Si aquel fue el magro resultado de los “nacionales y populares”, qué podía esperarse en el retorno del neoliberalismo: en 2016, la producción de YPF SA cayó 3,8 por ciento contra la que se había logrado un año antes. En el primer semestre del año en curso, la caída se agudizó y continuó: 8 por ciento. Contra el mismo período de 2015, la retracción está en el orden del 10,7 por ciento.

En las jurisdicciones provinciales, la merma se distribuye de diversas maneras aunque siempre en términos de castigo. La primera productora del país es Chubut, cuya caída, en el primer semestre del año en curso, fue de 10,4 por ciento contra el mismo período de 2016. Si el parámetro fuera idéntico lapso de 2015, la disminución sería del 14,3 por ciento. En Neuquén, sucede otro tanto.

En la segunda productora de la Argentina, la declinación no detiene su marcha: 2,8 por ciento entre 2016 y 2015 y 5,8 por ciento en el primer semestre de 2017. Contra la primera mitad de 2015, la baja se ubicó en el 8,4 por ciento. Los especialistas también suelen considerar los datos por cuenca: en ese sentido, hay que retener que, de la Neuquina y del Golfo San Jorge, proviene el 90 por ciento del crudo que se extrae en la Argentina.

La primera no se extiende solamente por la vecina provincia, sino también por Mendoza, Río Negro (norte y noroeste) y La Pampa. Aquí, la producción, entre 2016 y 2015, había caído 2 por ciento. En tanto, en la más sureña, la baja fue del 5 por ciento. En los dos casos, se acusa empeoramiento. Más allá de los prismas partidarios con que se pueda mirar la realidad, entre el último año K y el primer semestre de 2017, en la Cuenca Neuquina, la producción bajó 8 por ciento y, en el Golfo San Jorge, 13 por ciento, con las correspondientes consecuencias en los respectivos erarios provinciales.

Ambas performances son las más bajas desde 2012 y, según destacan los informes, la situación no es muy distinta en el gas natural, aunque las caídas no revisten tanto dramatismo. En este caso, la producción acusó una merma del 0,9 por ciento durante el primer semestre del año en curso contra el mismo período de 2016. En la actualidad, la tendencia continúa a pesar de las estratosféricas recomposiciones tarifarias que impulsó el Poder Ejecutivo.

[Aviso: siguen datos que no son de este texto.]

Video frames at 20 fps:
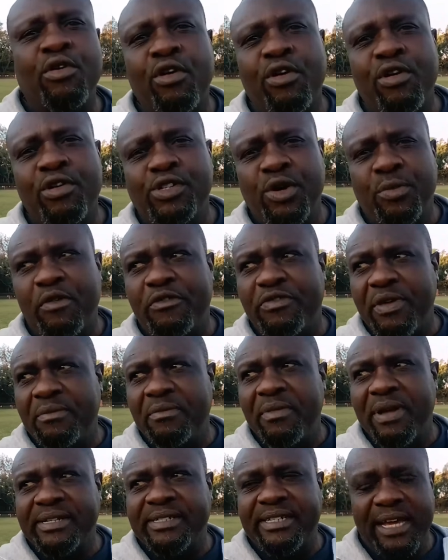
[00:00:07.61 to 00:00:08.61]
we got on top of
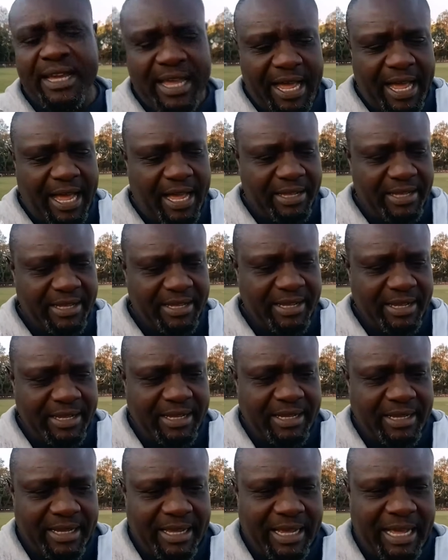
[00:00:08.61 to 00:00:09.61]
them, and
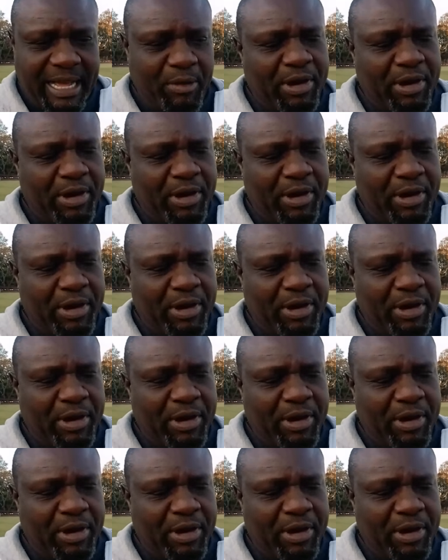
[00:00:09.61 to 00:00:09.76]
yeah,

En efecto, desde 2013 que no se registraban números tan desalentadores. En este caso, es Neuquén la primera productora de gas del país, con aproximadamente la mitad de la producción nacional. A pesar del considerable desbarajuste, en el gobierno nacional, nadie parece acusar recibo de la gravedad de la situación. Cabe recordar que, al renunciar en abril último, un alto funcionario del Ministerio de Energía acusó sin mencionar al titular del área por las “graves” disminuciones de la producción en Santa Cruz, Chubut y Salta.

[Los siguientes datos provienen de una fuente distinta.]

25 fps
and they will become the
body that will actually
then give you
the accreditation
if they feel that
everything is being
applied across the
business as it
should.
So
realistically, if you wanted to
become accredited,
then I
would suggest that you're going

Curiosamente, hasta el momento, nadie reemplazó a José Luis Sureda al frente de la Secretaría de Recursos Hidrocarburíferos, omisión que puede interpretarse de dos maneras: Juan José Aranguren no quiere voces disidentes en su cartera o bien, para la gestión de Cambiemos la cuestión de los hidrocarburos no es prioridad. Que, en este contexto, se aleje el director ejecutivo de YPF es casi una anécdota, salvo que se vaya a modificar de manera sustancial la política energética en su conjunto.